Content starts

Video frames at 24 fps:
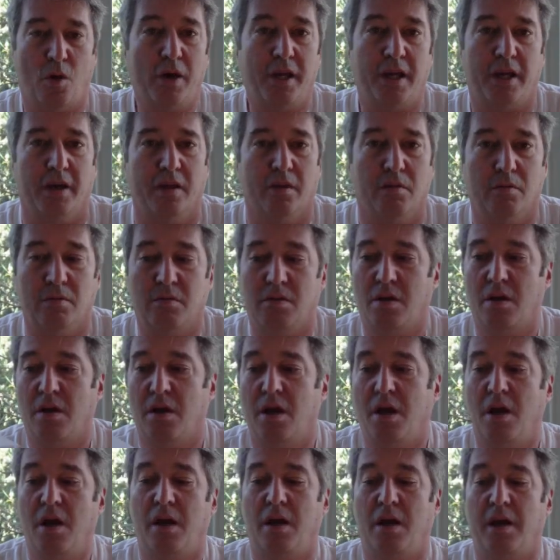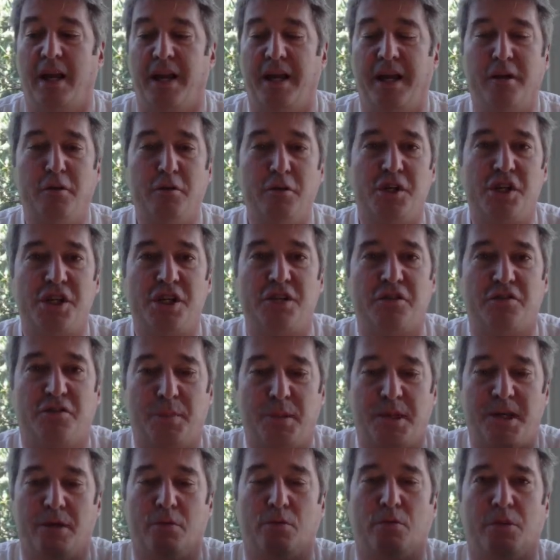audio. Energy is
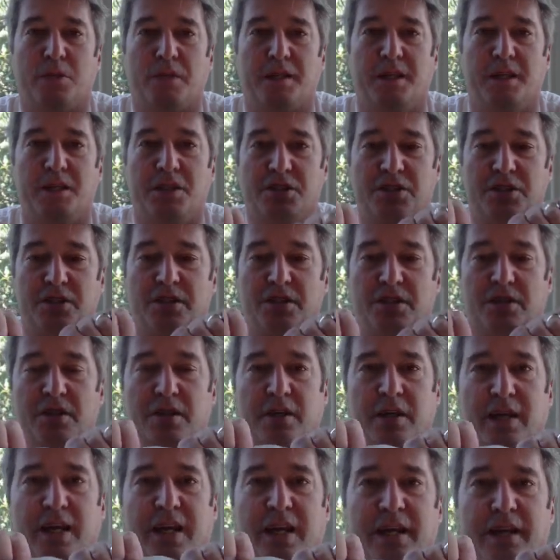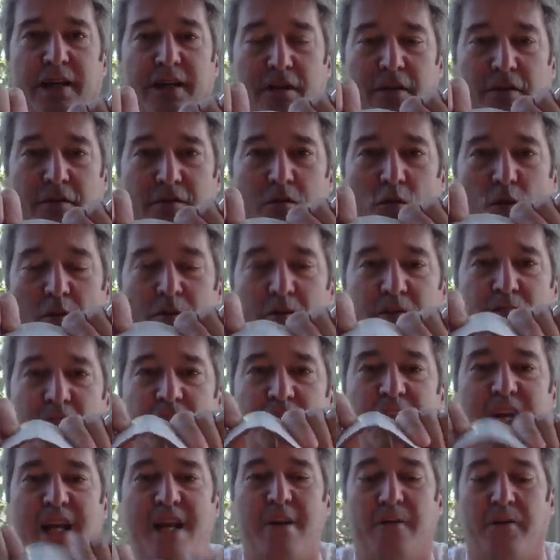being released and in the form of
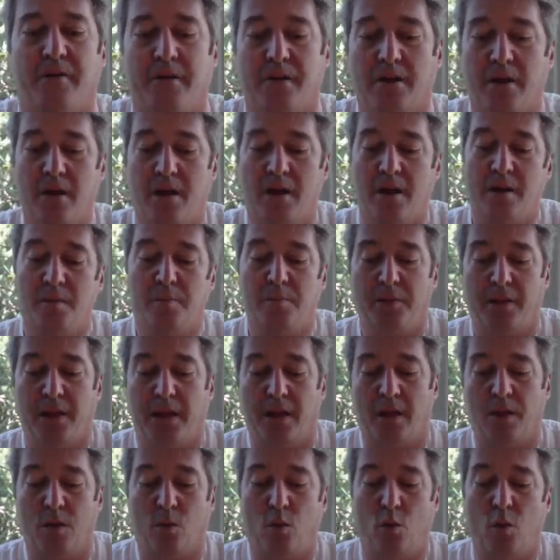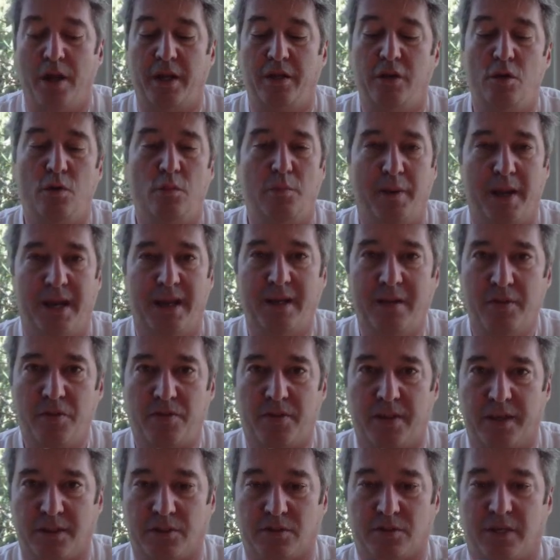sound. When you bend
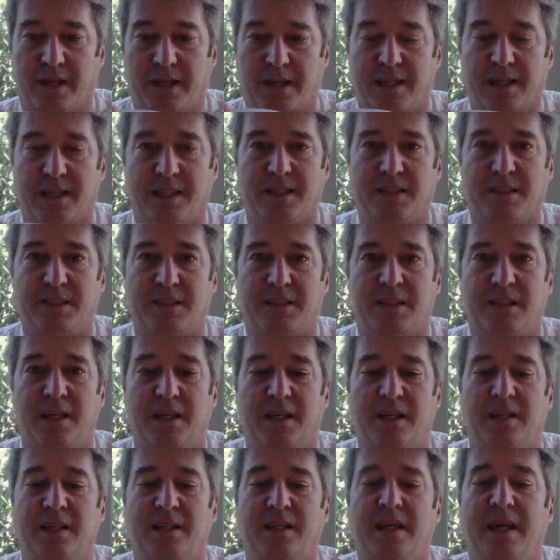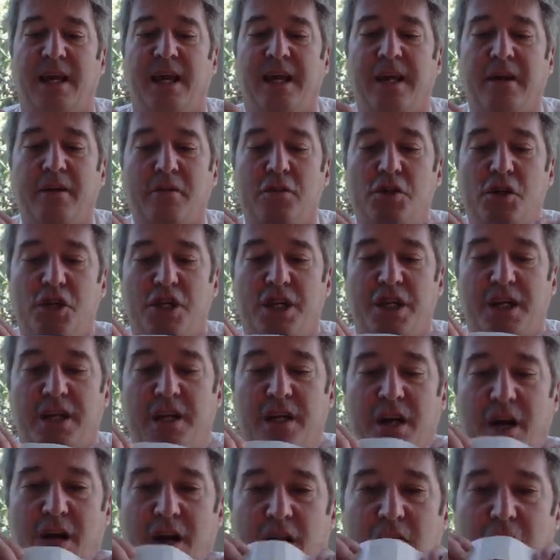things like this, the
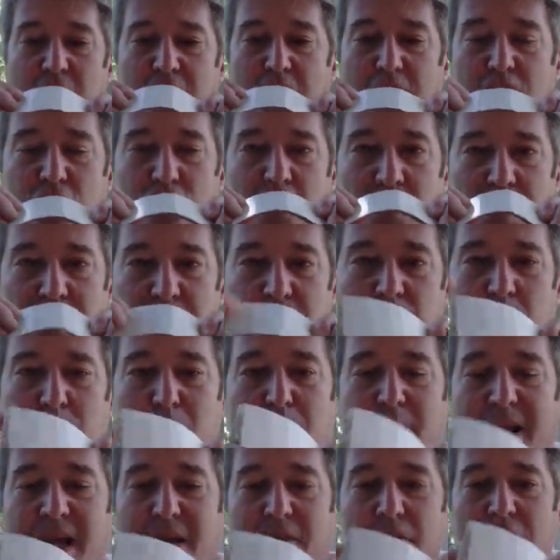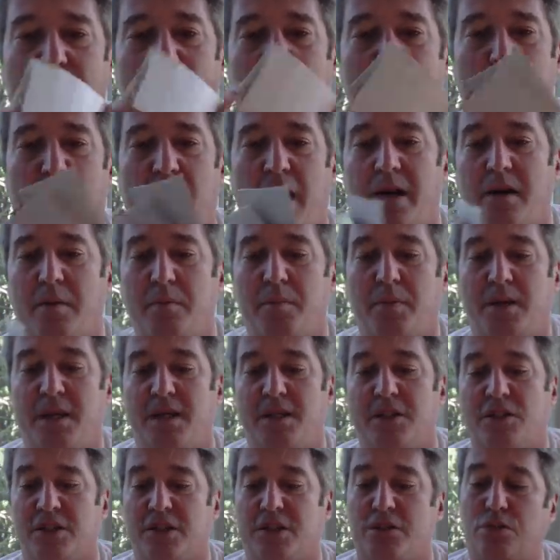energy of trying to bend the bottom
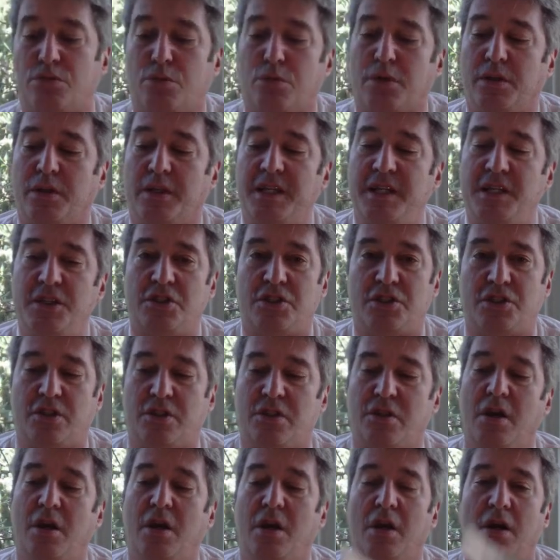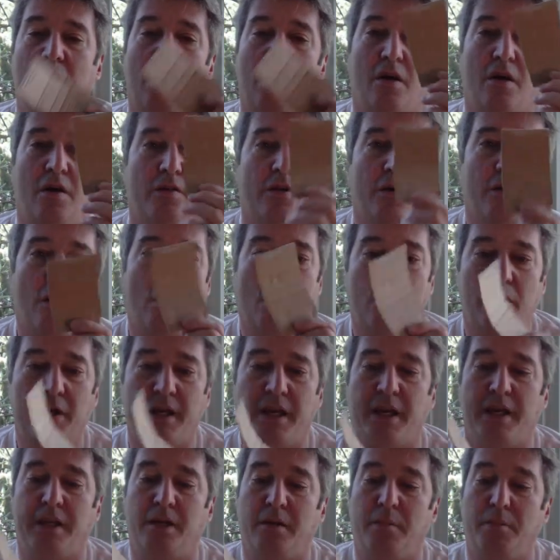piece is released on the
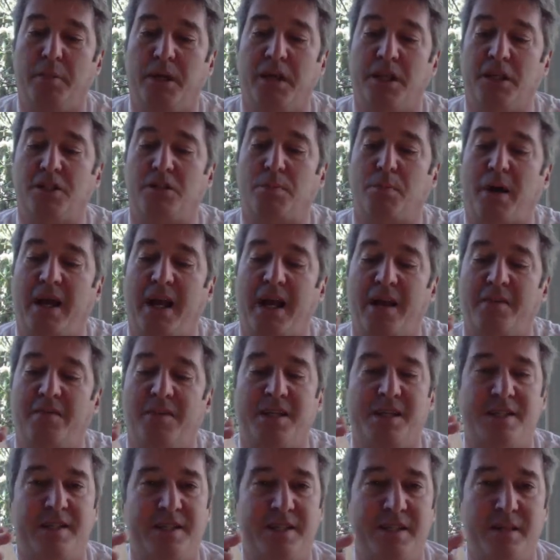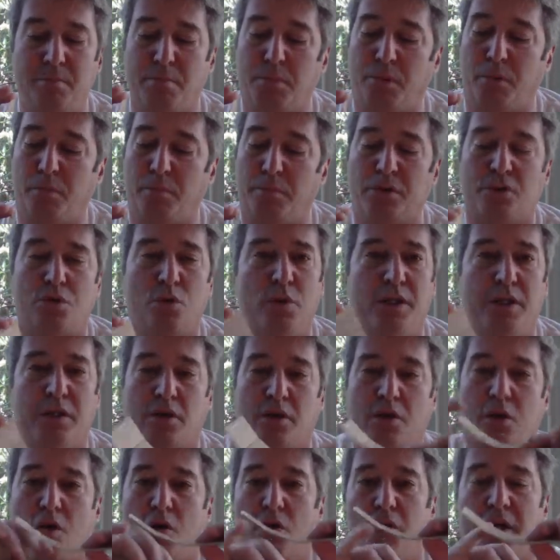corrugated piece by having a dimple between
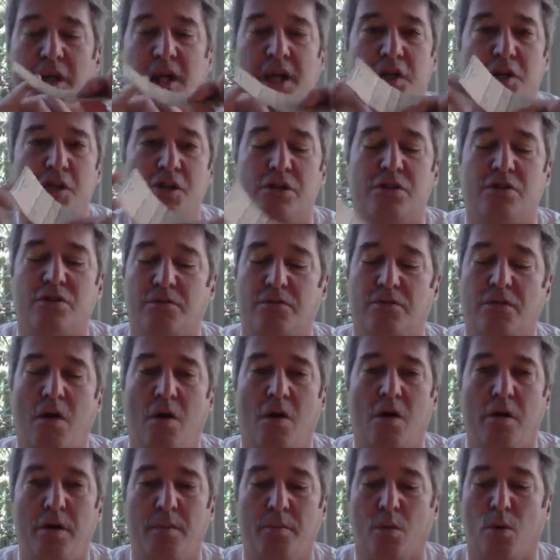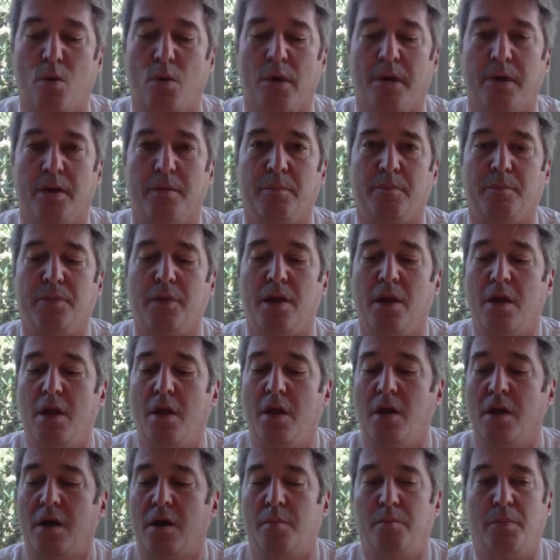the corrugations of cardboard.
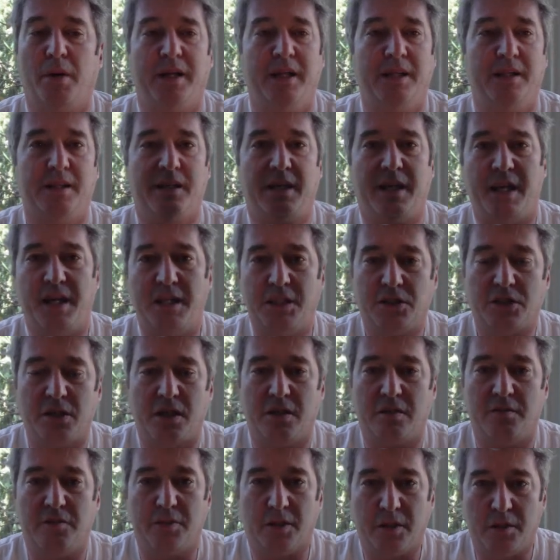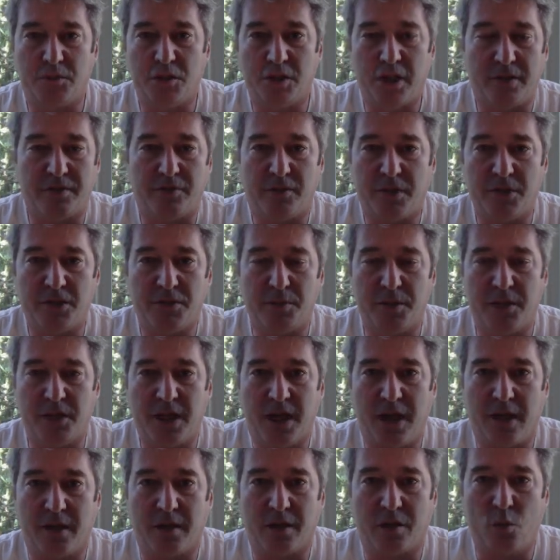But in the case of Phillip Jeffries
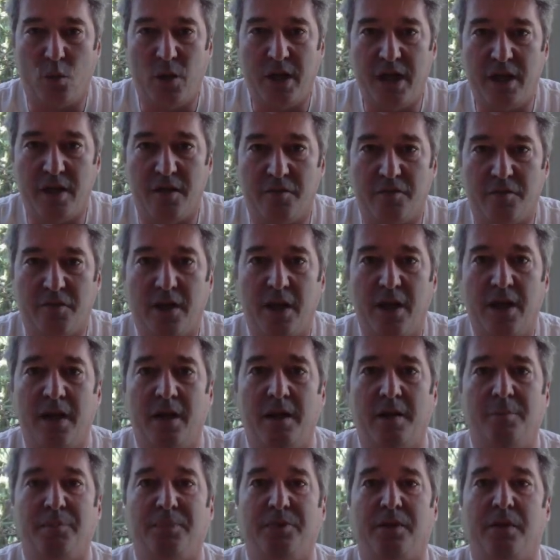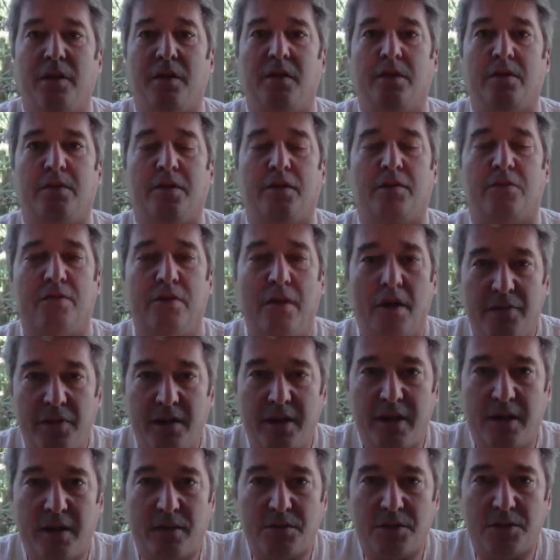metallic weave, there's
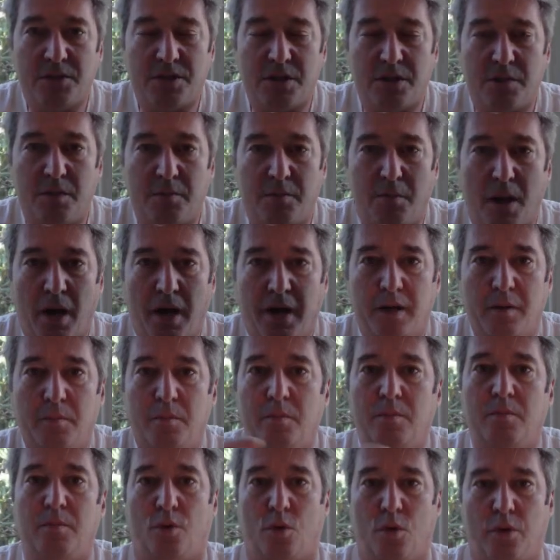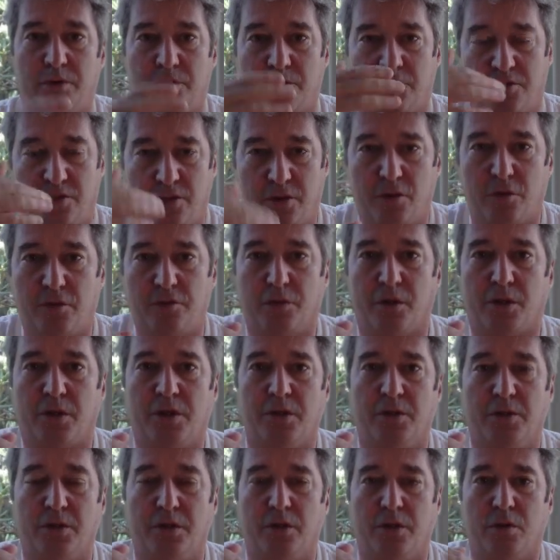nothing else that the bottom or the silver
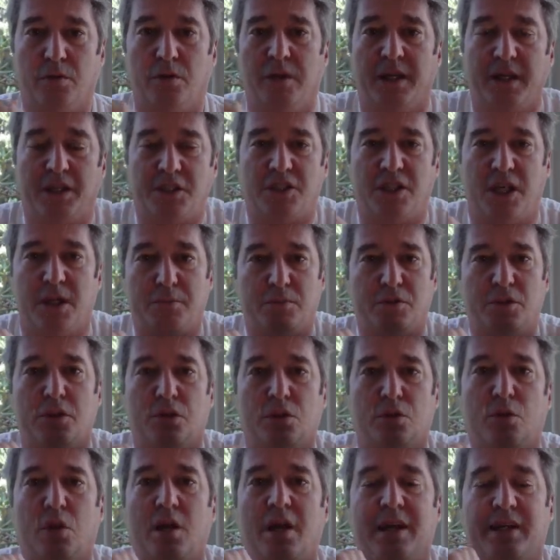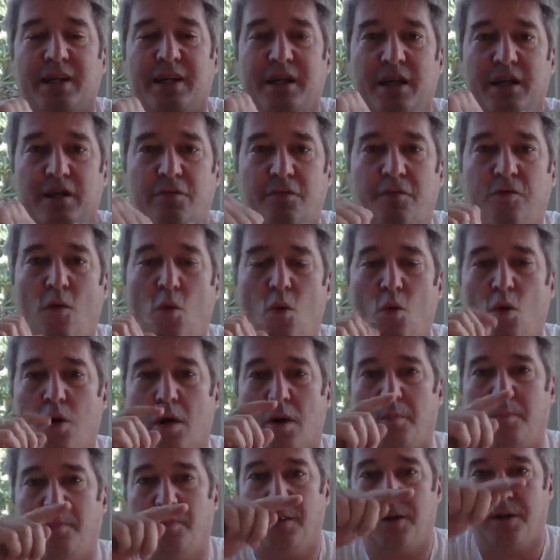can do except to
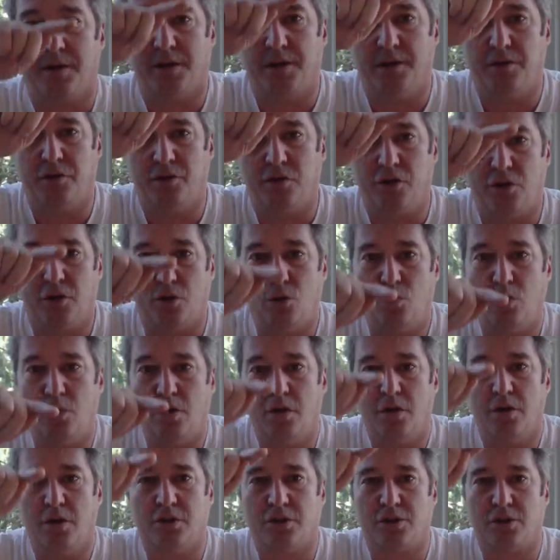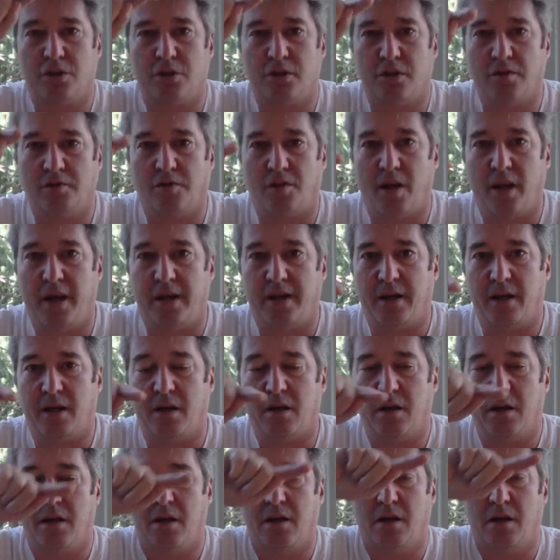deform into sort of like,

Content ends

Working down from the line with "piece is released on the", copy each line exactly until the last line of the entries, which is also included. Omit the pictures.

» **Exercise output**:
piece is released on the
corrugated piece by having a dimple between
the corrugations of cardboard.
But in the case of Phillip Jeffries
metallic weave, there's
nothing else that the bottom or the silver
can do except to
deform into sort of like,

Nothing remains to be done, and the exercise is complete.